Брат был прав, и Ефиму пришлось согласиться. В молчании выломали себе по палке, выстроились гуськом, пристроив в хвост Василису и Петьку, Устинья крепче привязала к себе Танюшку, – и Антип, ощупав дорогу посохом, первым шагнул на обманчиво весёлую, кудрявую, словно не тронутую осенью болотную травку. И – сразу же провалился выше колена. Выбрался, уцепившись за протянутую руку брата, с изумлением покрутил головой, поудобней перехватил палку – и пошёл дальше.

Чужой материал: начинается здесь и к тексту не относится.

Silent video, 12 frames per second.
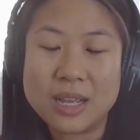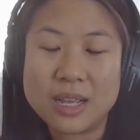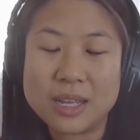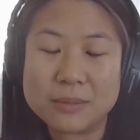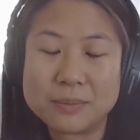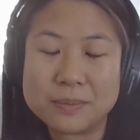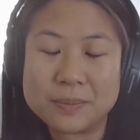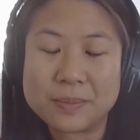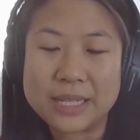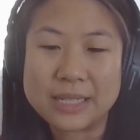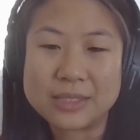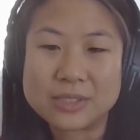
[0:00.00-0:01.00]

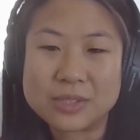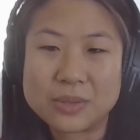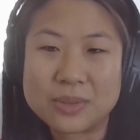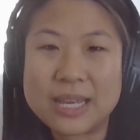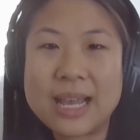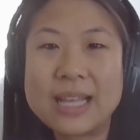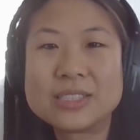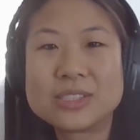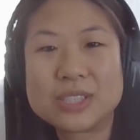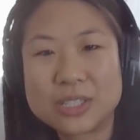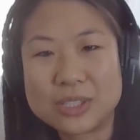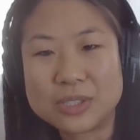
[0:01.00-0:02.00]
And so that
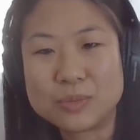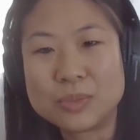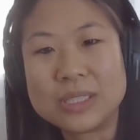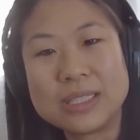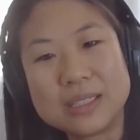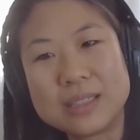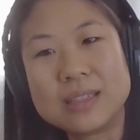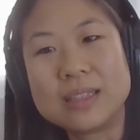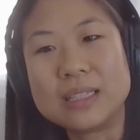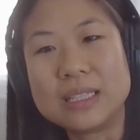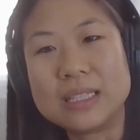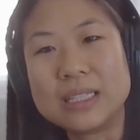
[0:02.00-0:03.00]
started really
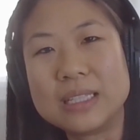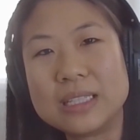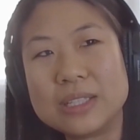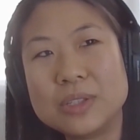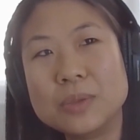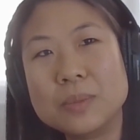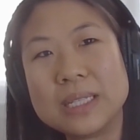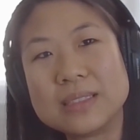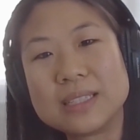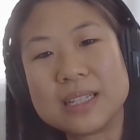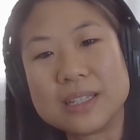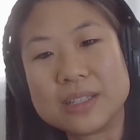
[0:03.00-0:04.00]
the
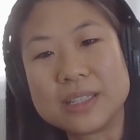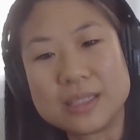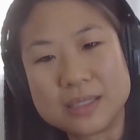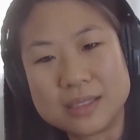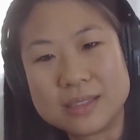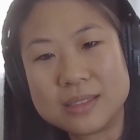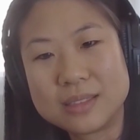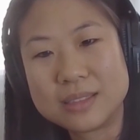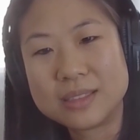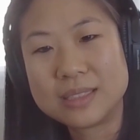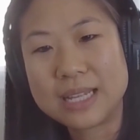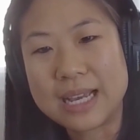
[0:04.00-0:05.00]
humanitarian
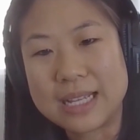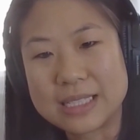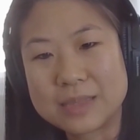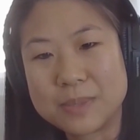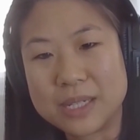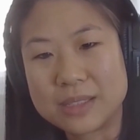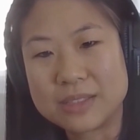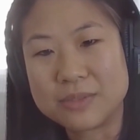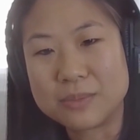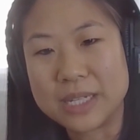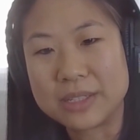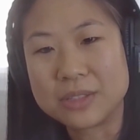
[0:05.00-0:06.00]
aspect
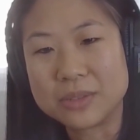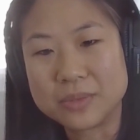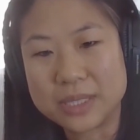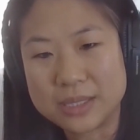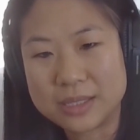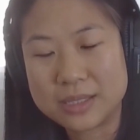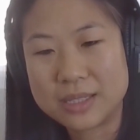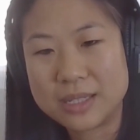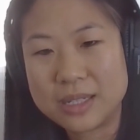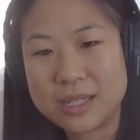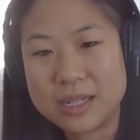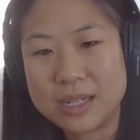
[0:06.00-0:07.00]
of my career,
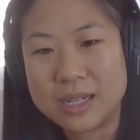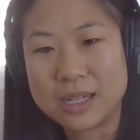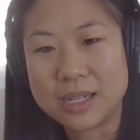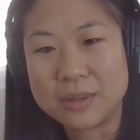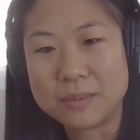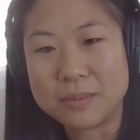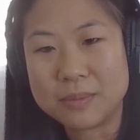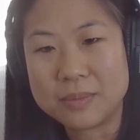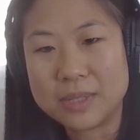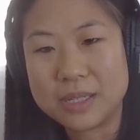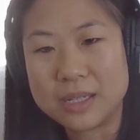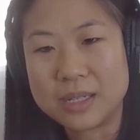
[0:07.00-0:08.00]

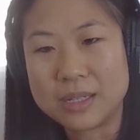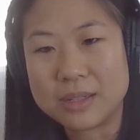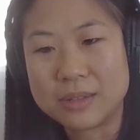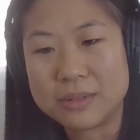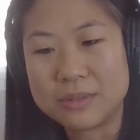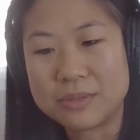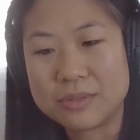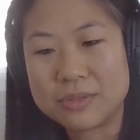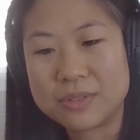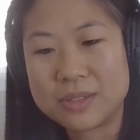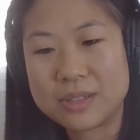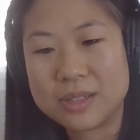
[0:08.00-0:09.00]
of
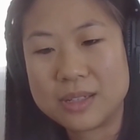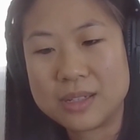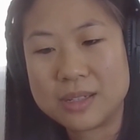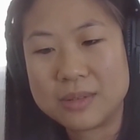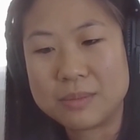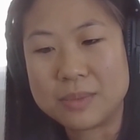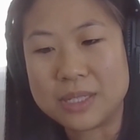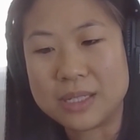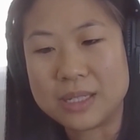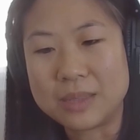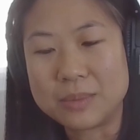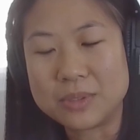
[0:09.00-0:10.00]

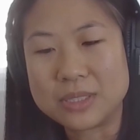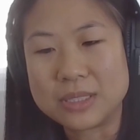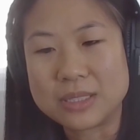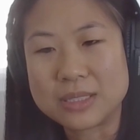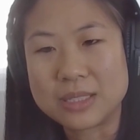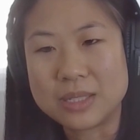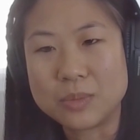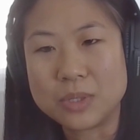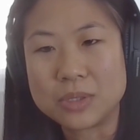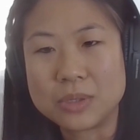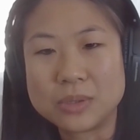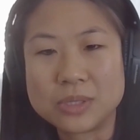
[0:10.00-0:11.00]
being able to see
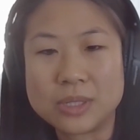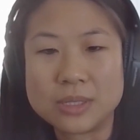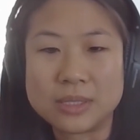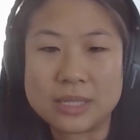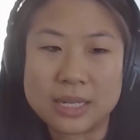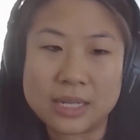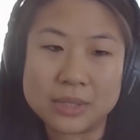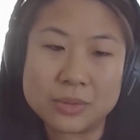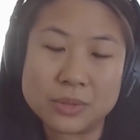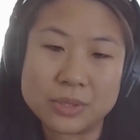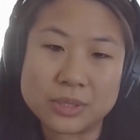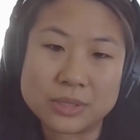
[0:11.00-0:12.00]
what goes on in a
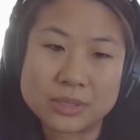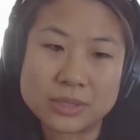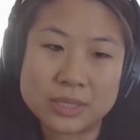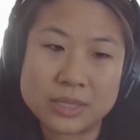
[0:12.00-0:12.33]
headquarters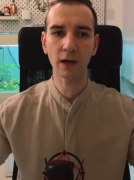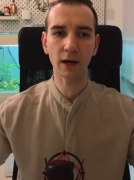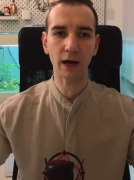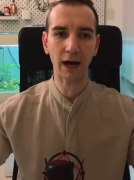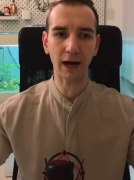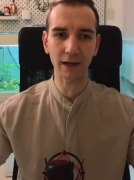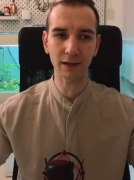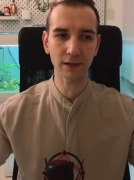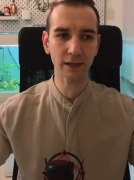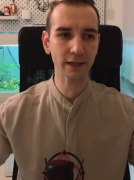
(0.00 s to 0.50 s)

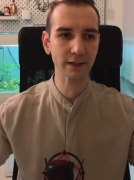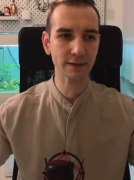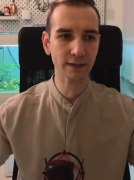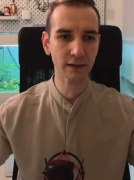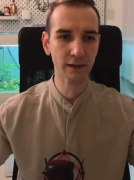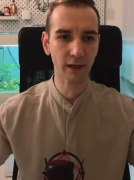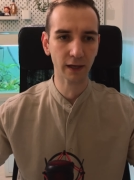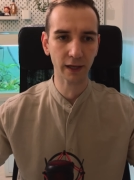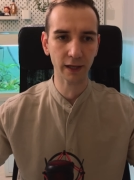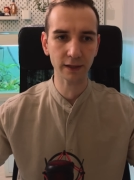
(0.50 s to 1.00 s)
unless
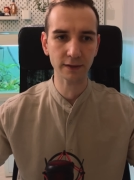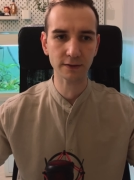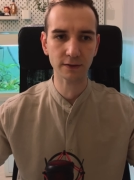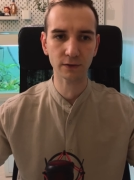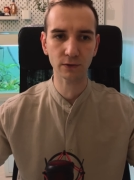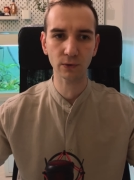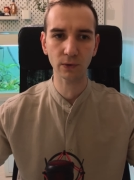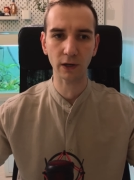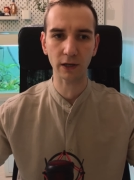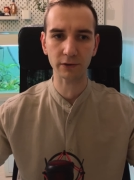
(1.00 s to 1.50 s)
it hits
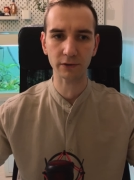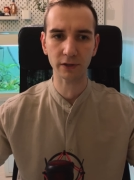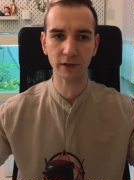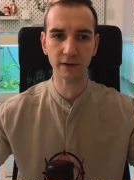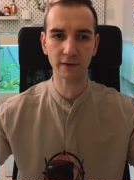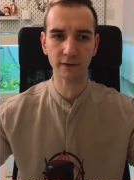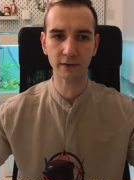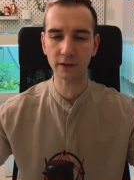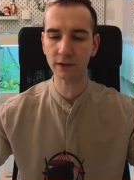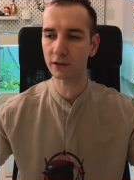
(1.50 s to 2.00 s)

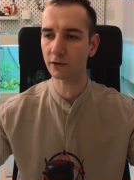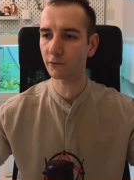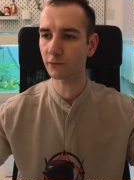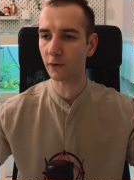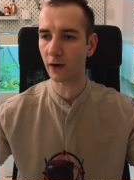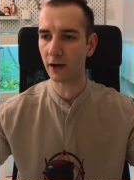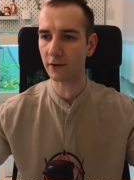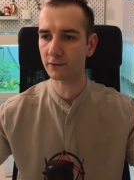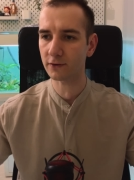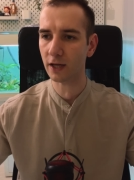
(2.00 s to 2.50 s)

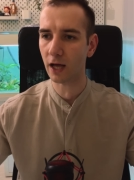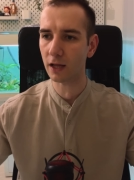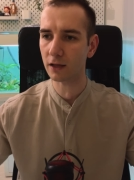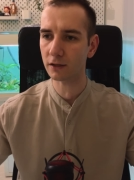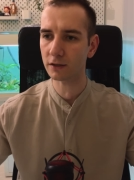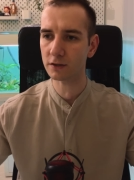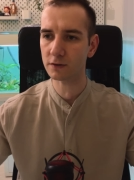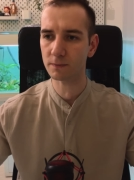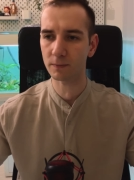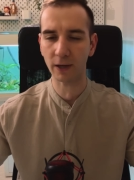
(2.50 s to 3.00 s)

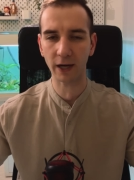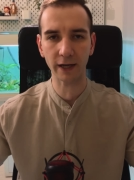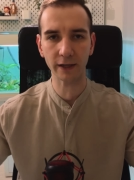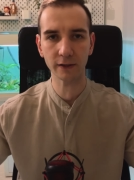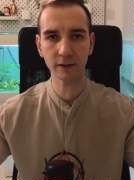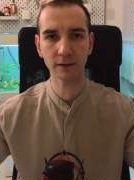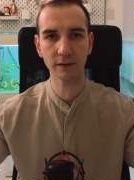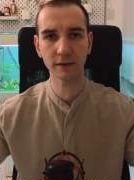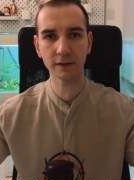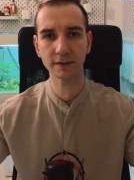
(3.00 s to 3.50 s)
$235
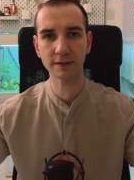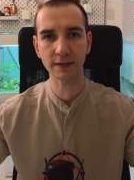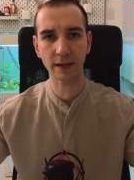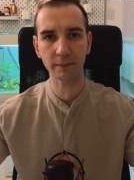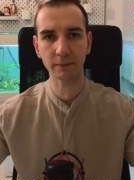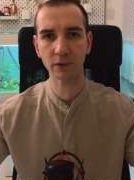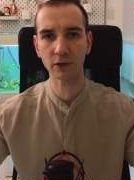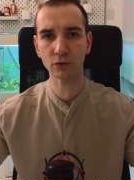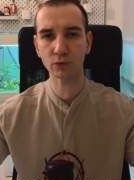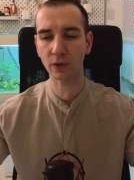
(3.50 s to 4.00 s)
by
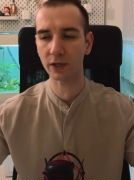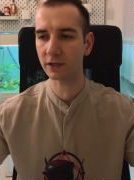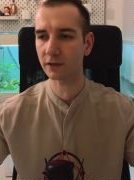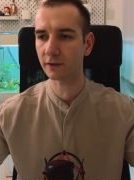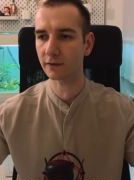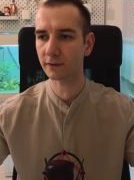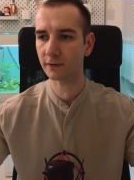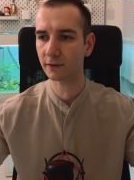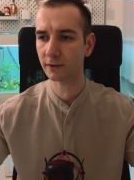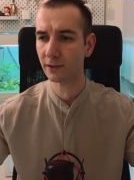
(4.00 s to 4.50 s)
December
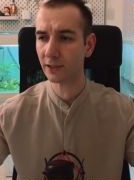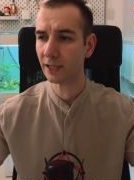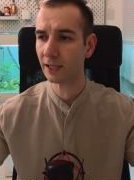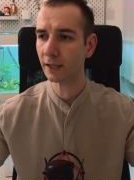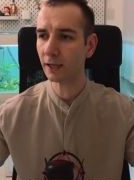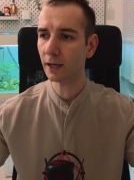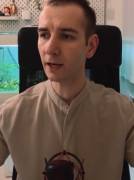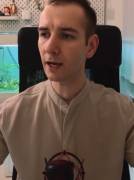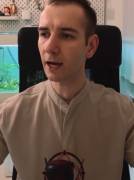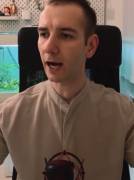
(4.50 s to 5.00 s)

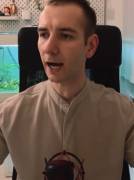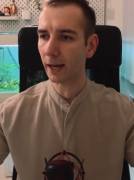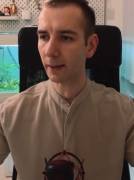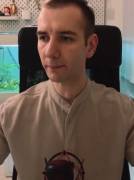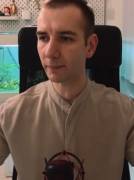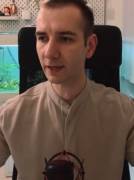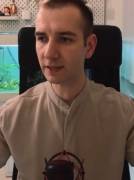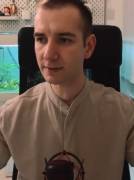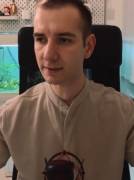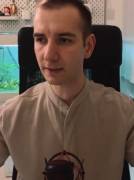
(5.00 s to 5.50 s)
23 I
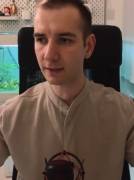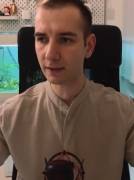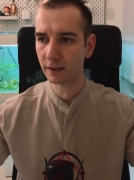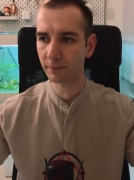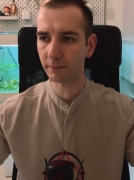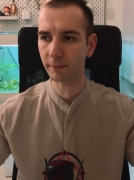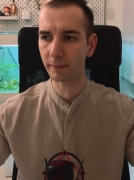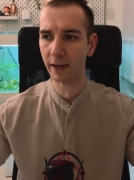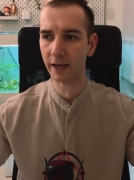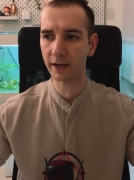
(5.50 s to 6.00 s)
basically
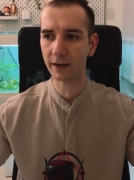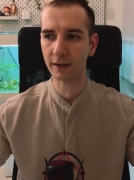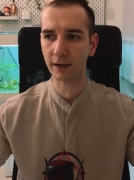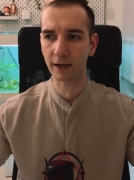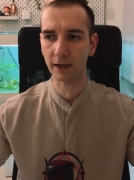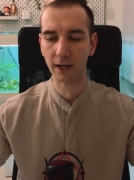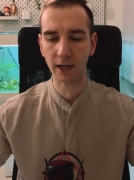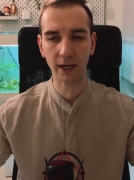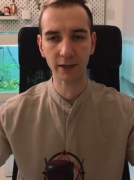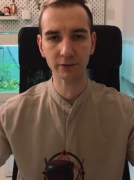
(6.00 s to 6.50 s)
make
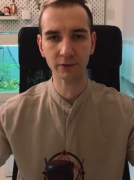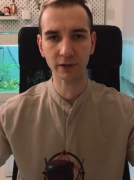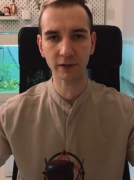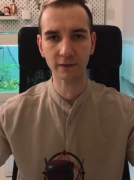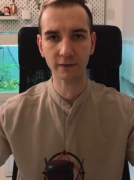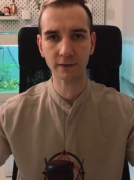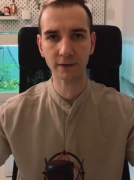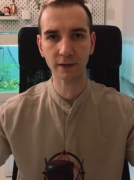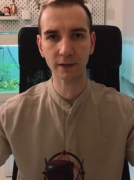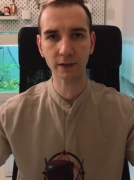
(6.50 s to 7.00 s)

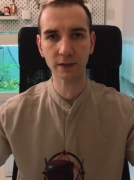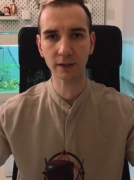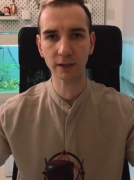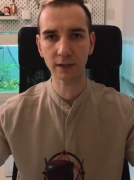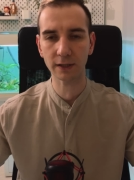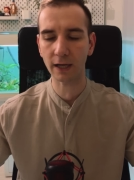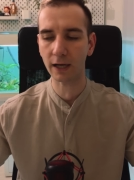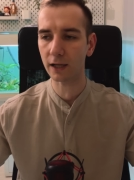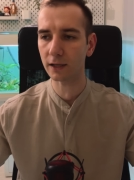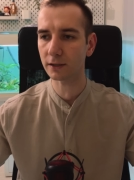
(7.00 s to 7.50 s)

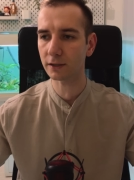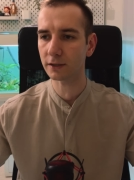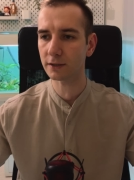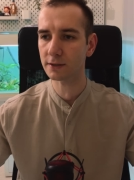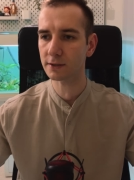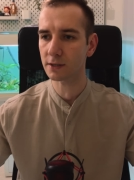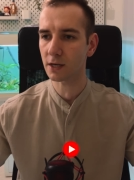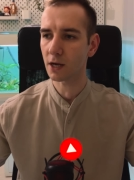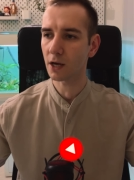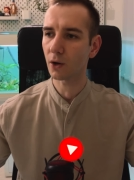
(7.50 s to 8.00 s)

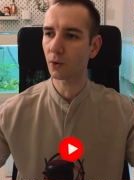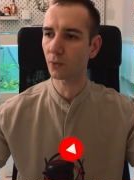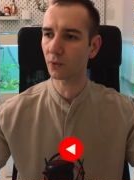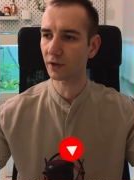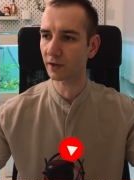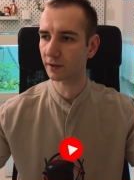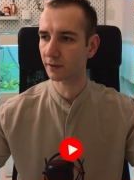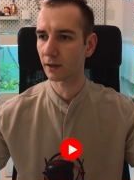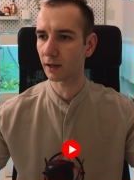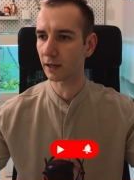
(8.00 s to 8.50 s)
$130
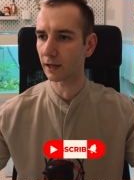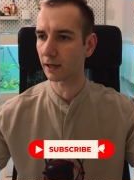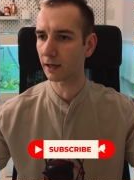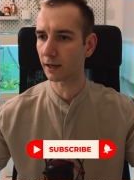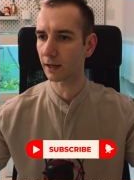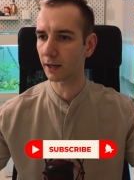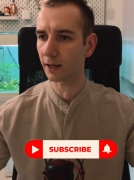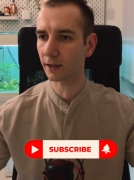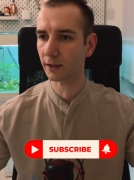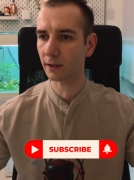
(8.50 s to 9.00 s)
with
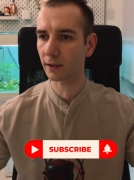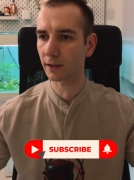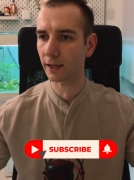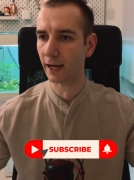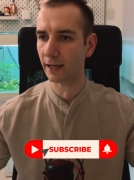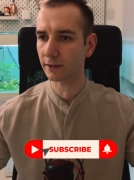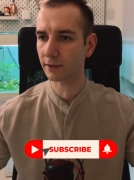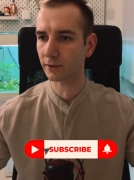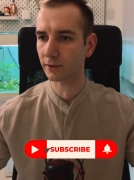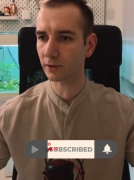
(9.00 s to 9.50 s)
uh, a
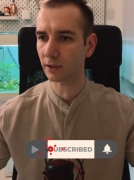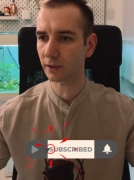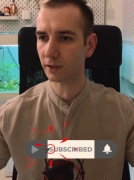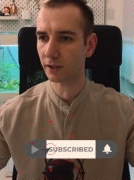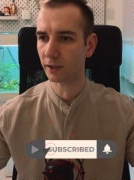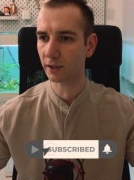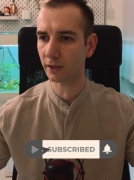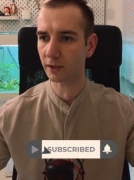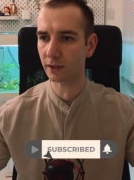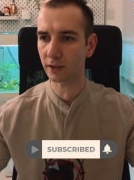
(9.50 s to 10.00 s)
collateral
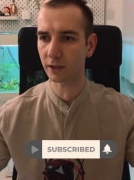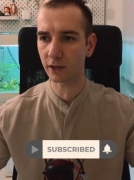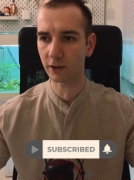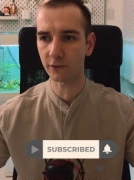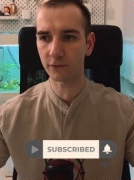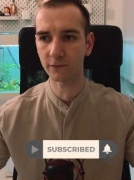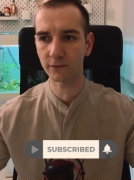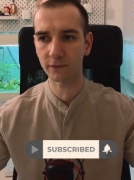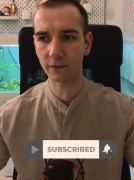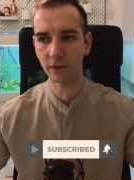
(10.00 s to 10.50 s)
here
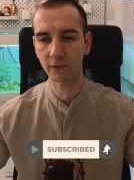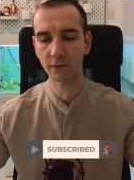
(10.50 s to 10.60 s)
of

За полдня они прошли едва ли версту. Страшно устали, перемазались и вымокли насквозь. Болоту, казалось, не было ни конца ни края. Час за часом тянулись мимо поросшие пожухлой травой кочки, оконца чёрно-коричневой торфяной воды, мёртвые, пересохшие стволы с космами мха и слезшей коры, похожие на растопырившихся посреди болота костлявых ведьм. Изредка по кочкам проносился заяц или проплывала по тенетам, пересекая чёрную гладь, ондатра. Ефим с завистью косился на них. «Вот бы и нам тако же, зайцами-то… Хвост задрал – и понёсся!» От усталости темнело в глазах, и Ефим почти всерьёз злился на брата, который преспокойно топал впереди, пробуя палкой дорогу. «Да ведь кончится же это когда-нибудь!» – молился про себя Ефим, понимая при этом, что идти таёжным болотом можно и неделю, и две – если, конечно, повезёт не сделать неосторожный шаг и не уйти в минуту с головой в трясину.
Только он подумал об этом, как сзади раздался пронзительный крик Василисы:
– Богородица!!!
– Что?!. – резко обернулся Ефим. И увидел Василису, стоящую в двух шагах от тропки уже по пояс в воде. Круглыми от страха глазами она смотрела на большую гадюку, неспешно, чёрной лентой, скользящую мимо неё между кочками. Ефим догадался, что девушка, испугавшись змеи, шарахнулась в сторону – и увязла сразу же.
– Васёна, стой где стоишь! Не шевелись! – крикнул он. Василиса застыла. Чуть слышным от страха голосом сказала:
– Тянет меня… Вниз… Ефим Прокопьич… Господи…
– Стой где стоишь! – снова рявкнул Ефим. Обменявшись отчаянным взглядом с братом, осмотрелся – но из мёртвых кочек торчали лишь чахлые стебли прошлогоднего рогоза.